El 98 me miró sonriente.

—El trabajo anda mal ahora. A no ser que usted quiera agarrar algo duro.

—¿Adónde?

—En el campo. Agarrar la azada.

—La agarro. Ya busqué trabajo hasta en las plantaciones…

—El coronel Misael a lo mejor lo toma. ¿Ya fue?

—No.

—Vamos después de comer.

—Gracias, 98.

Después del almuerzo, fuimos al banco de Mané Frajelo. Me miró de arriba abajo:

—¿Cuántos años?

—Veinte.

—¿De qué provincia?

—Sergipe.

—¿Ya trabajó en el campo?

—Sí —mentí.

—Está bien, puede ir para allá. ¿Tiene para el pasaje?

—No, señor.

—Entonces consígalo. Yo no le doy. Tome el tren para Pirangi. Allá puede preguntarle a cualquiera dónde queda mi plantación. Preséntese a mi encargado. Él le dará trabajo. Y trate de no robarme.

Cómo se parecía a mi tío el coronel.

El 98 se dirigió a mí:

—Ya está alquilado al coronel.

Me extrañó la palabra:

—Se alquilan máquinas, animales, todo, pero la gente no se alquila.

—En las tierras del sur, la gente también se alquila.

La palabra me humillaba. Alquilado… Yo estaba reducido a mucho menos que un hombre…
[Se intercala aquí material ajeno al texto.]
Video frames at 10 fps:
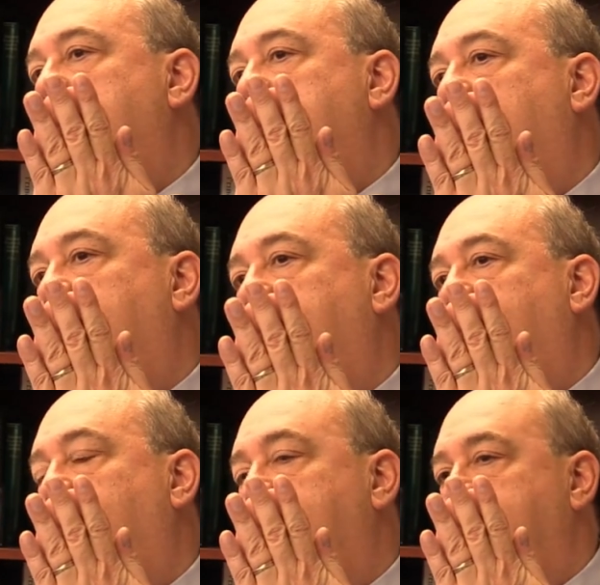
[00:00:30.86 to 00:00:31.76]
tongue
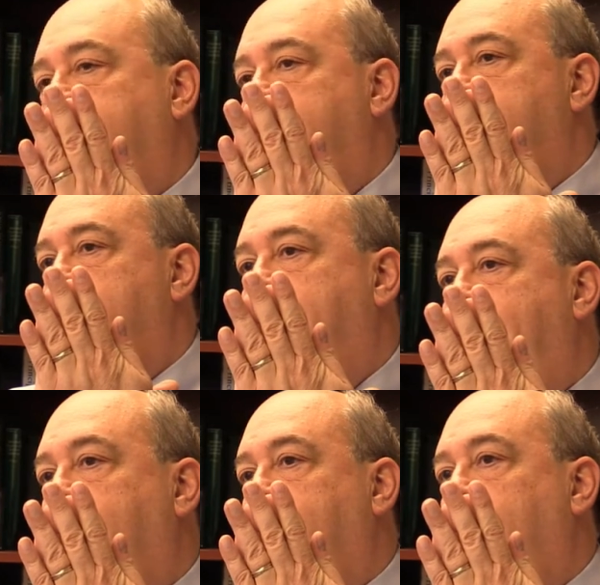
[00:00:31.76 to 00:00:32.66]
falls against the
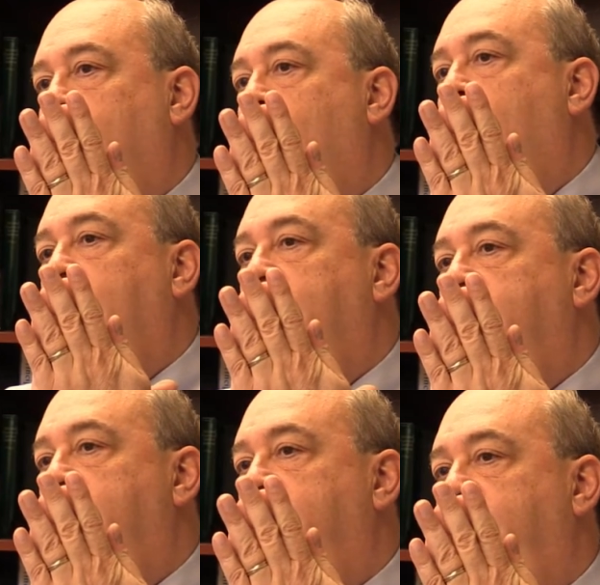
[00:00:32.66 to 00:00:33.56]
back wall
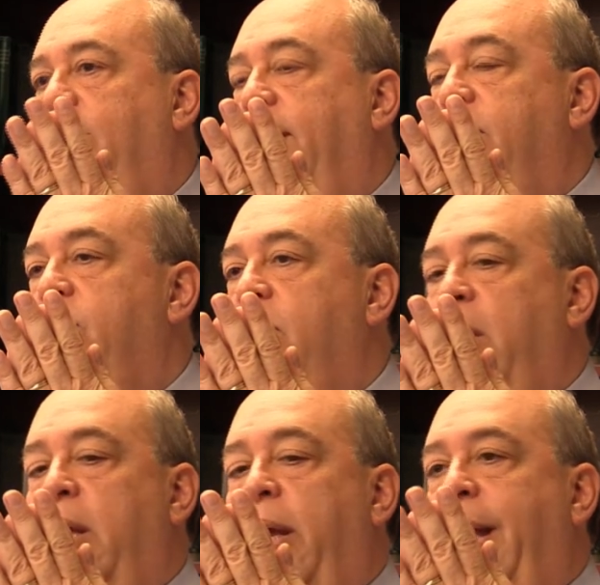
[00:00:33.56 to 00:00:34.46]
of the pharynx
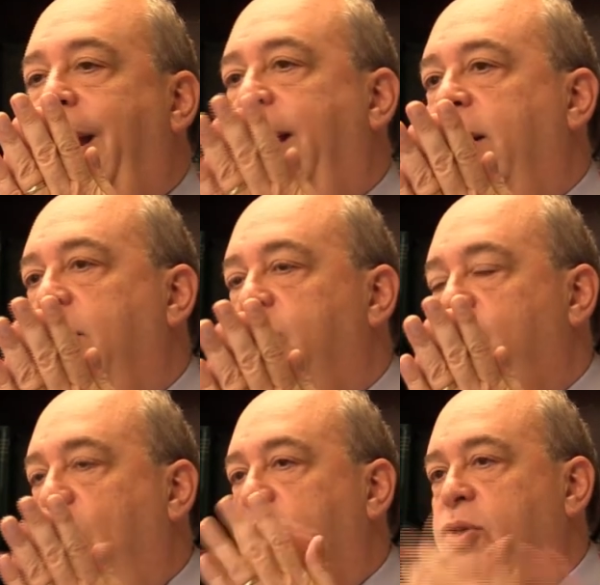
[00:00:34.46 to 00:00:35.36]
and
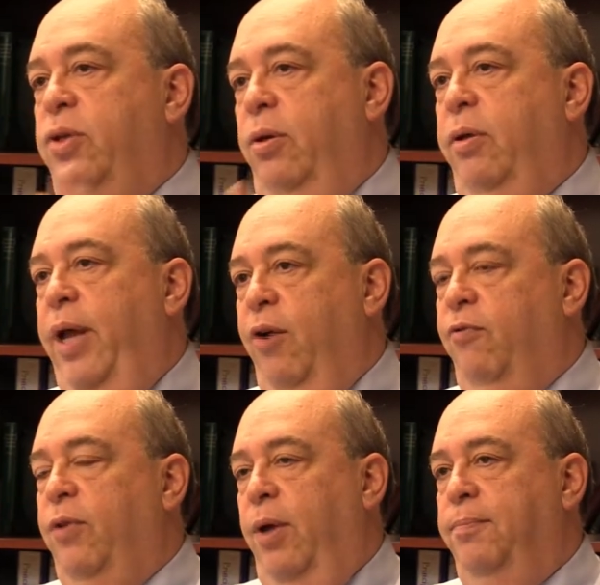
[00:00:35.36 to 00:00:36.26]
obstructs
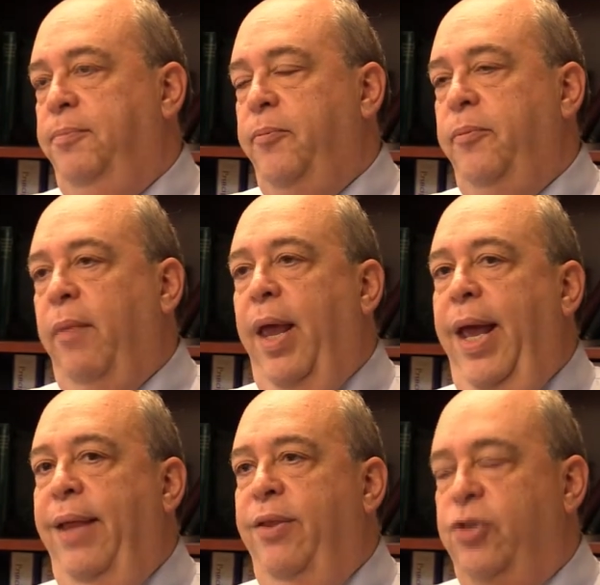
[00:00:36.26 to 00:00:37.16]
airflow.
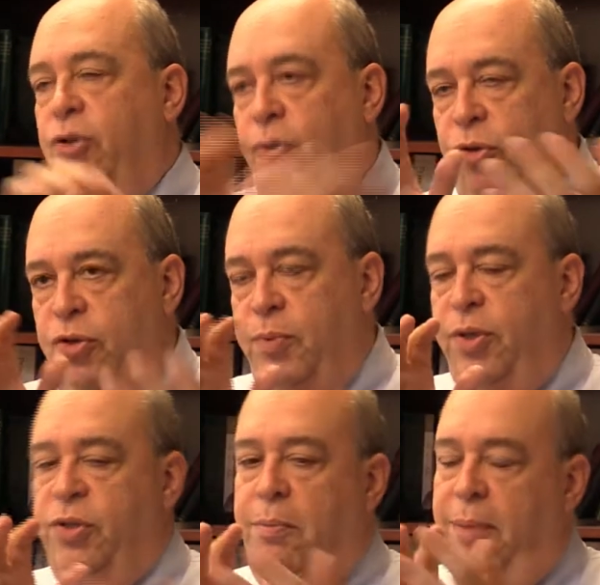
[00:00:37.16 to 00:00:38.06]
And this occurs
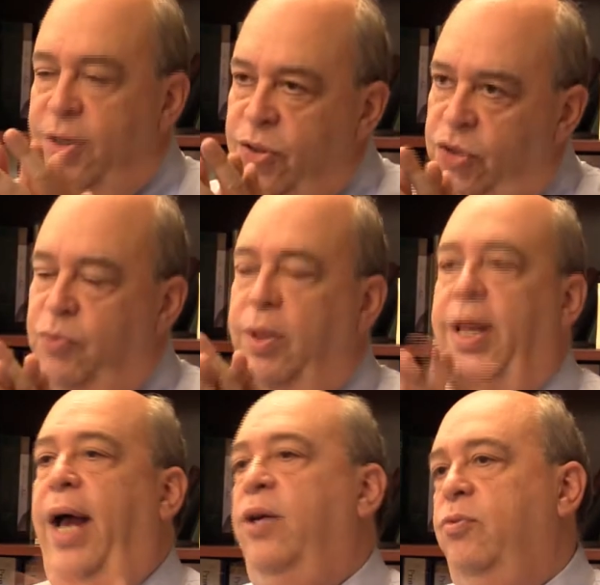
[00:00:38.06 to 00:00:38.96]
because the muscles
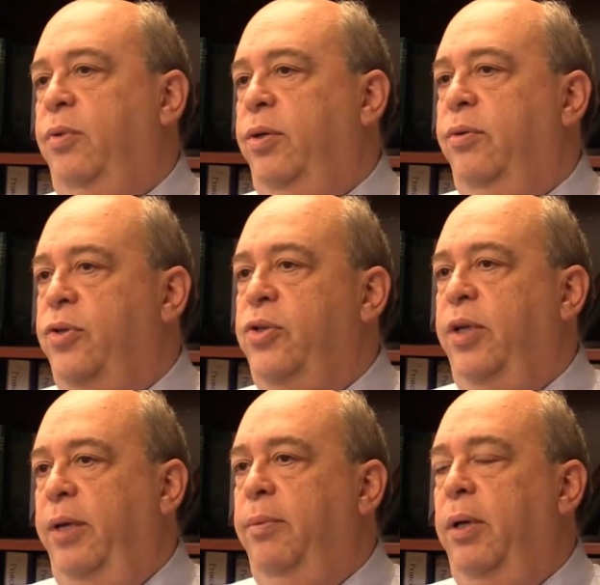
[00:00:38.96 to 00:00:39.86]
relax when you're
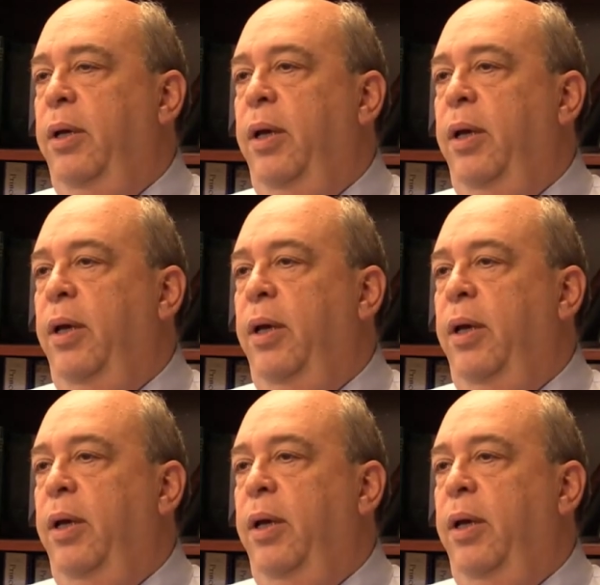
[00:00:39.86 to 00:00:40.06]
asleep.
Ellos me consiguieron la plata para el pasaje. Esa noche dormí en la casilla de Roberto, en lo alto de la Conquista. Al otro día a la mañana me embarqué en la segunda clase del ferrocarril Ilhéus-Conquista, rumbo a los campos de Pirangi, el más nuevo y el mayor distrito de la zona del cacao. Pensé en Sinval. Qué diría si supiera que el «niño bien» iba a trabajar con la azada.